What you need to do:
What you return must match the records word for word, except that images are dropped.

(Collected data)
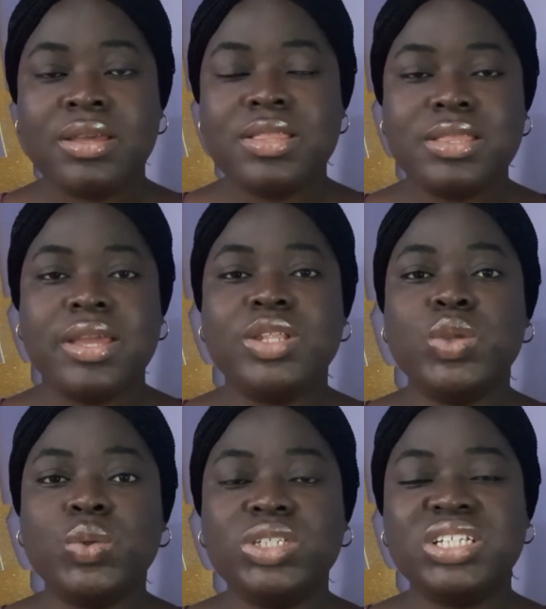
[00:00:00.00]
the
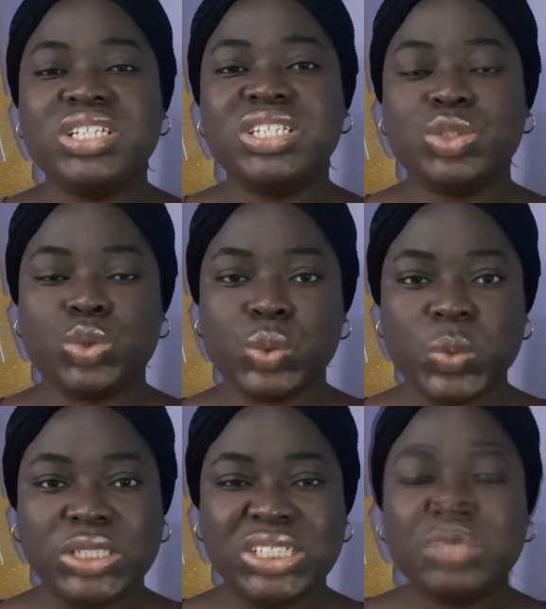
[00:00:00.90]
notice to
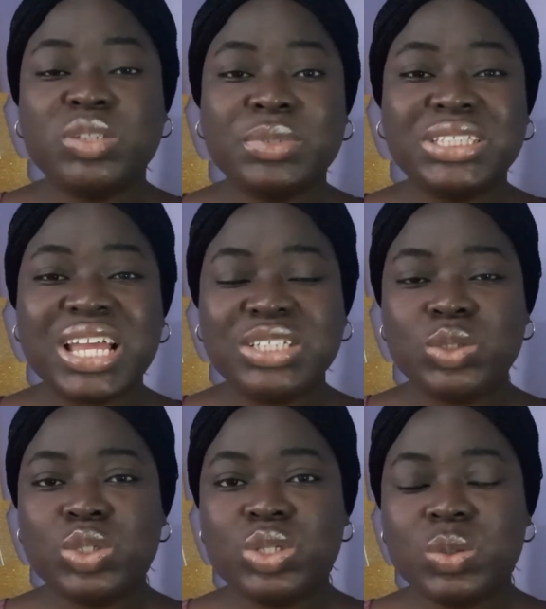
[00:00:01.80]
quit. It must be
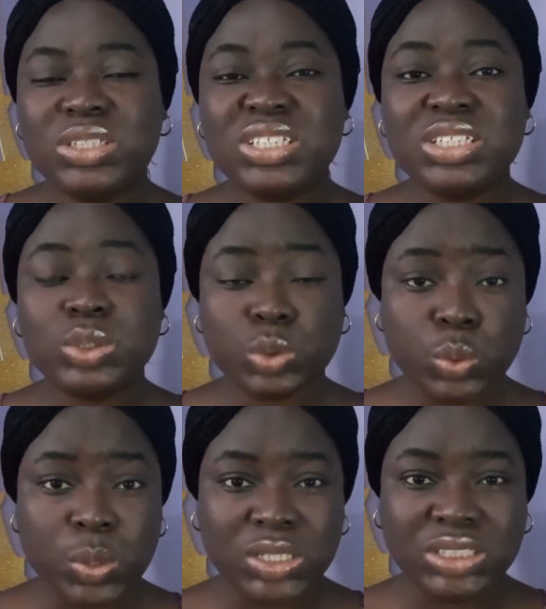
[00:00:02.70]
titled notice to
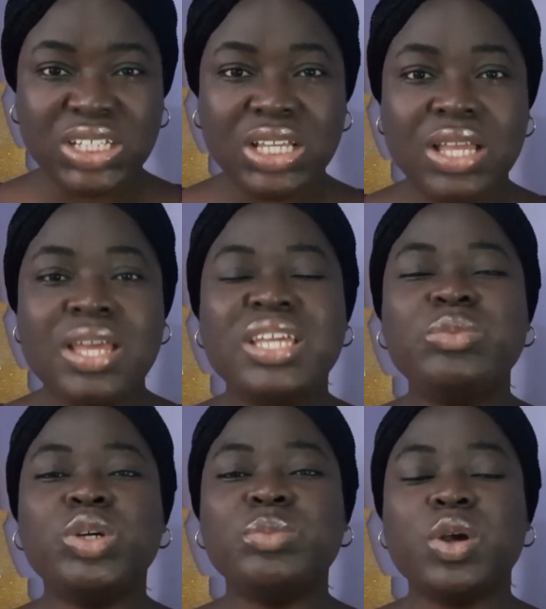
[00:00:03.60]
quit. It
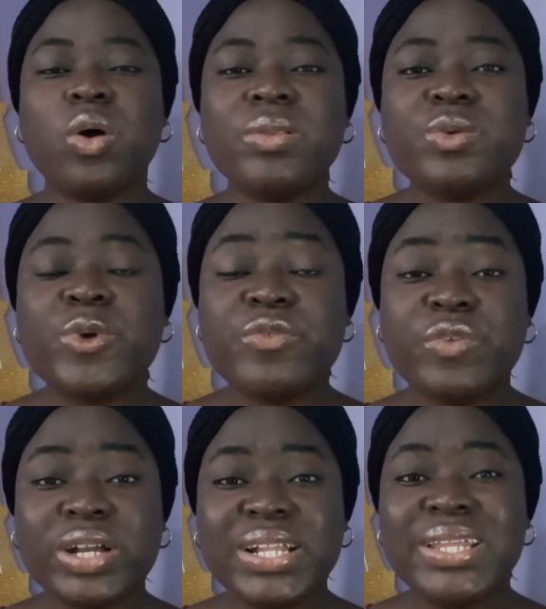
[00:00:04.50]
must be
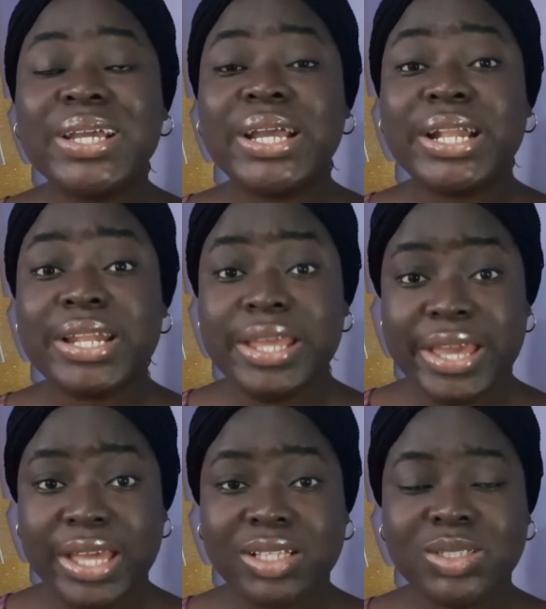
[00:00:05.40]
unequivocally
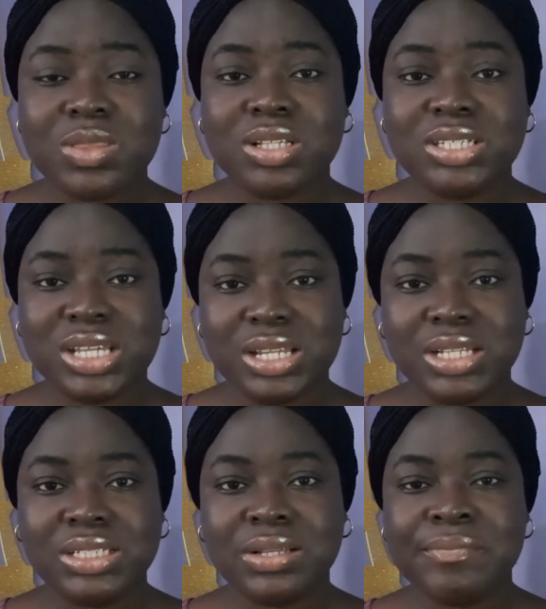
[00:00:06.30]
clear to the
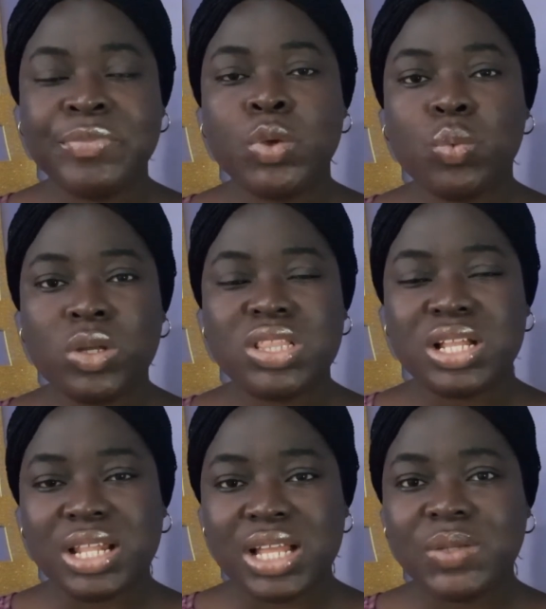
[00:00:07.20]
tenant what the
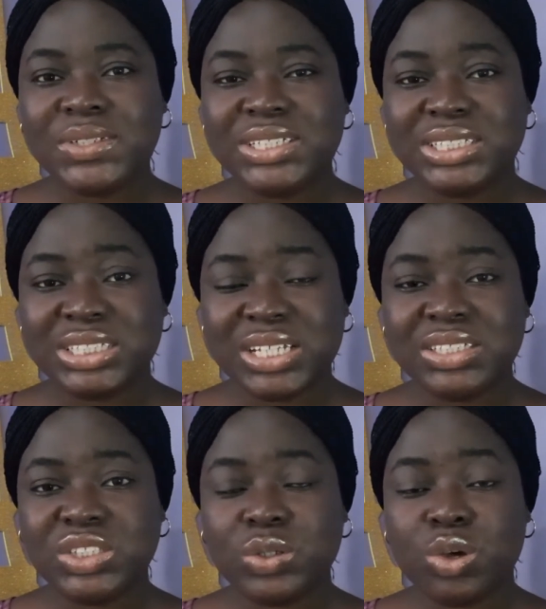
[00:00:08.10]
landlord intends
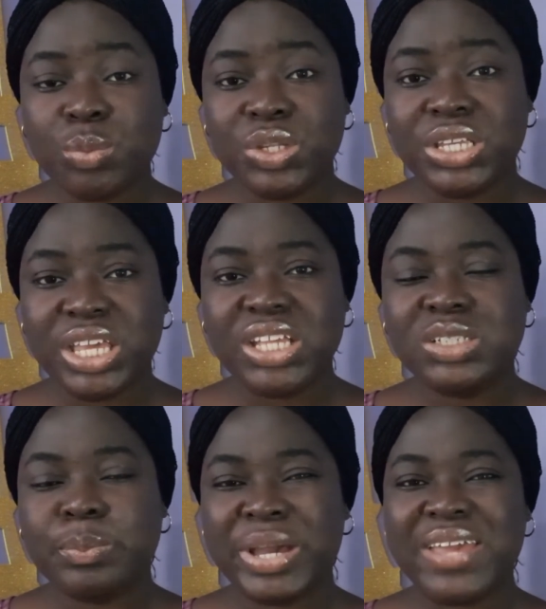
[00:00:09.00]
to
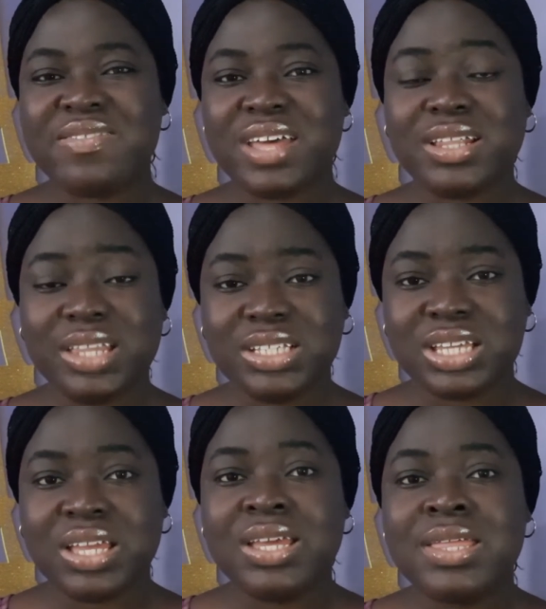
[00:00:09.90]
communicate by that letter.
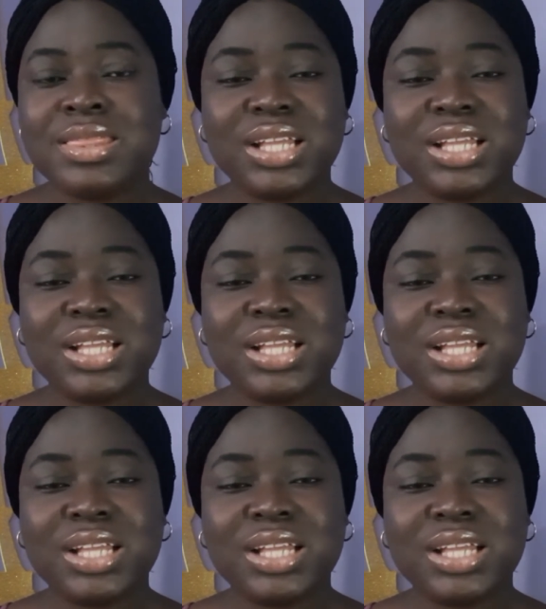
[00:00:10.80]
That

Worked solution:
[00:00:00.00]
the
[00:00:00.90]
notice to
[00:00:01.80]
quit. It must be
[00:00:02.70]
titled notice to
[00:00:03.60]
quit. It
[00:00:04.50]
must be
[00:00:05.40]
unequivocally
[00:00:06.30]
clear to the
[00:00:07.20]
tenant what the
[00:00:08.10]
landlord intends
[00:00:09.00]
to
[00:00:09.90]
communicate by that letter.
[00:00:10.80]
That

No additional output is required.